## Saved data entries:

--

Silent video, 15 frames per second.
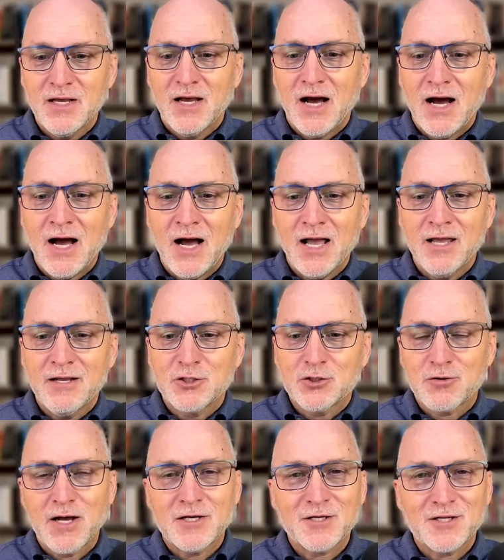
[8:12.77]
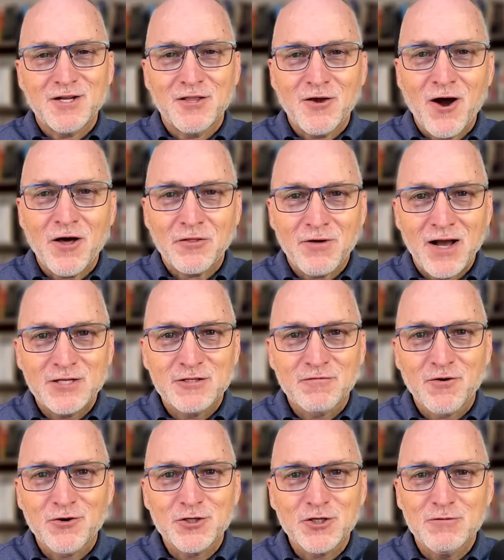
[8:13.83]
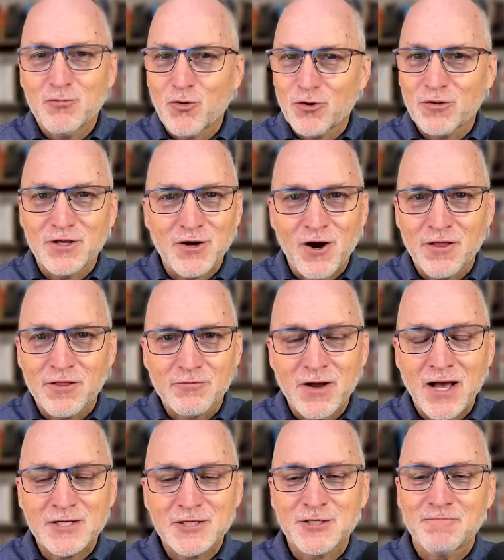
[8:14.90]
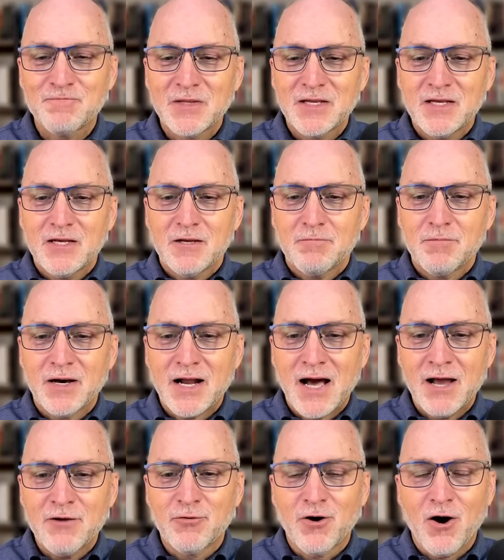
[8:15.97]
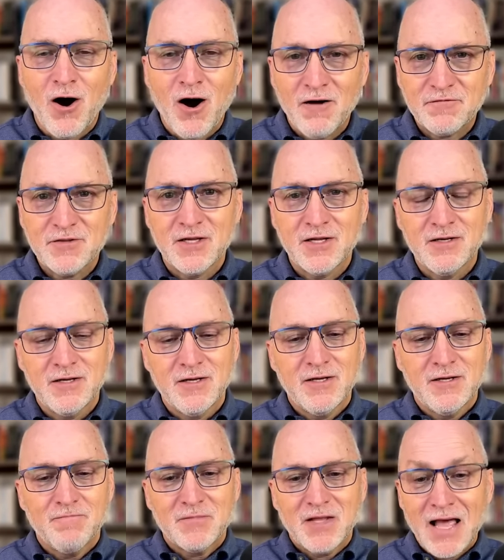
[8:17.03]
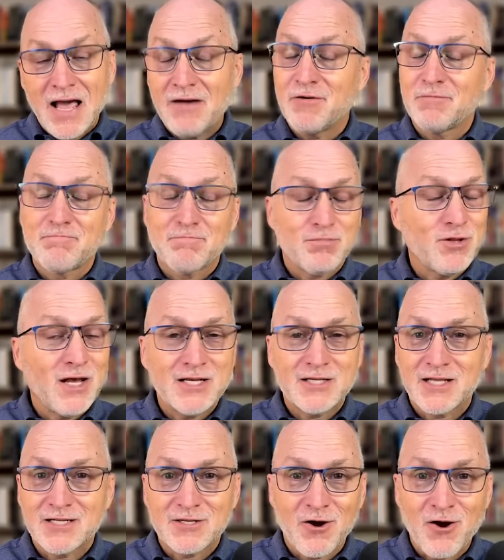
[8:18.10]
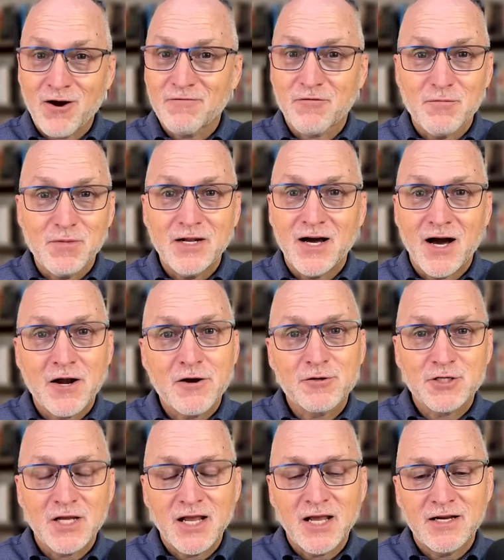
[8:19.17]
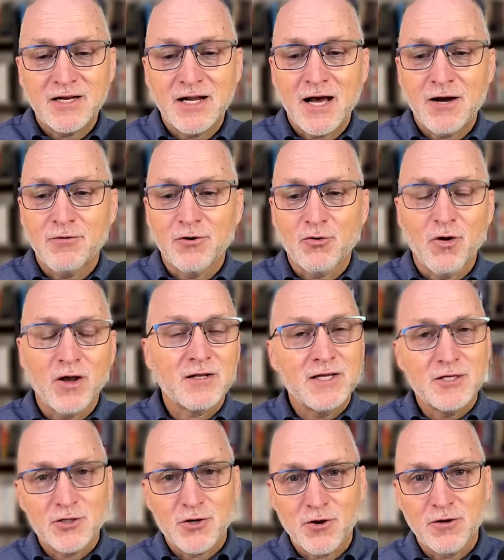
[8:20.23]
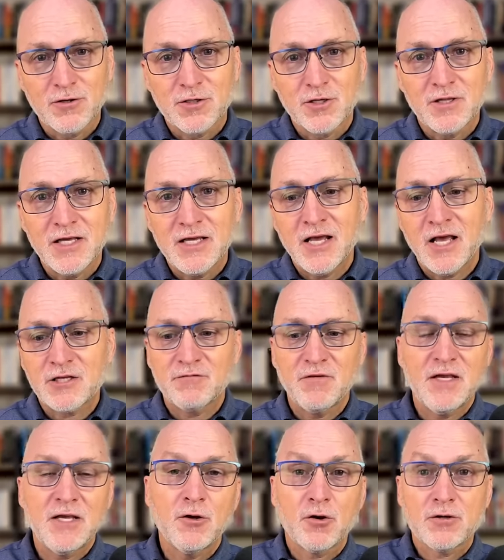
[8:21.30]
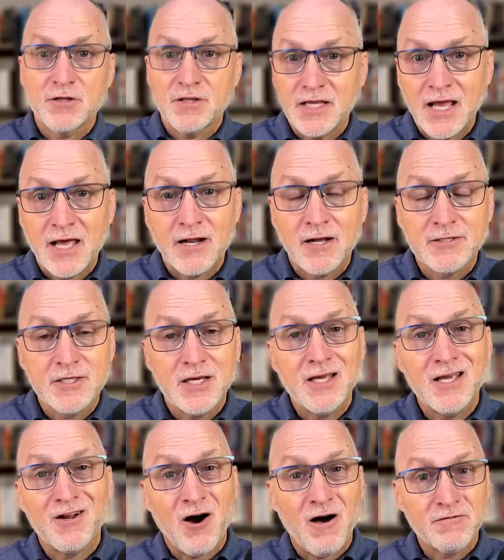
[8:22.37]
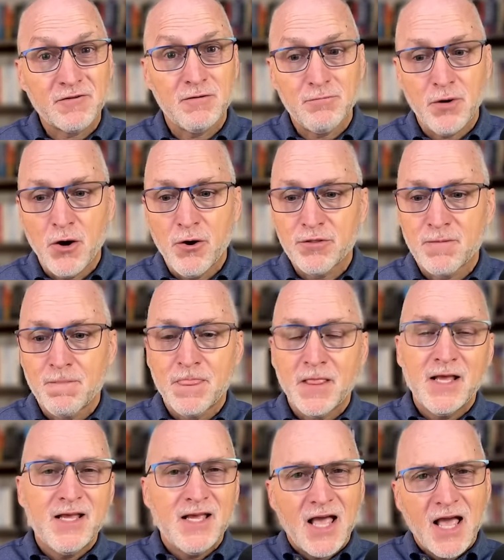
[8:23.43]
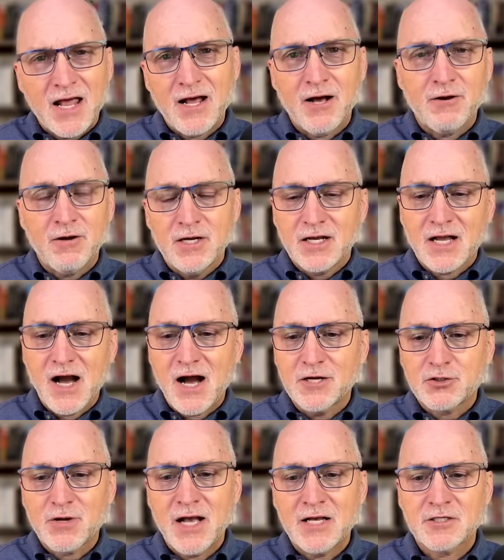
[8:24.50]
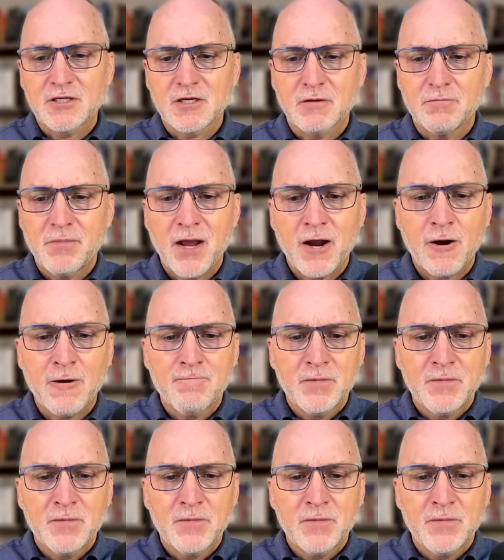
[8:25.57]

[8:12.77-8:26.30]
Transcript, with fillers: I trust the Authorized version more than all the rest, but I will often have a place that's hard for me to understand, and I will quickly turn to the ESV or to the NLT, and often both, and I'll contrast and compare.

--

## ASSIGNMENT:
None of the pictures belong in the copy; transcribe the rest of the data exactly.

## YOUR RESPONSE:
Silent video, 15 frames per second.
[8:12.77]
[8:13.83]
[8:14.90]
[8:15.97]
[8:17.03]
[8:18.10]
[8:19.17]
[8:20.23]
[8:21.30]
[8:22.37]
[8:23.43]
[8:24.50]
[8:25.57]

[8:12.77-8:26.30]
Transcript, with fillers: I trust the Authorized version more than all the rest, but I will often have a place that's hard for me to understand, and I will quickly turn to the ESV or to the NLT, and often both, and I'll contrast and compare.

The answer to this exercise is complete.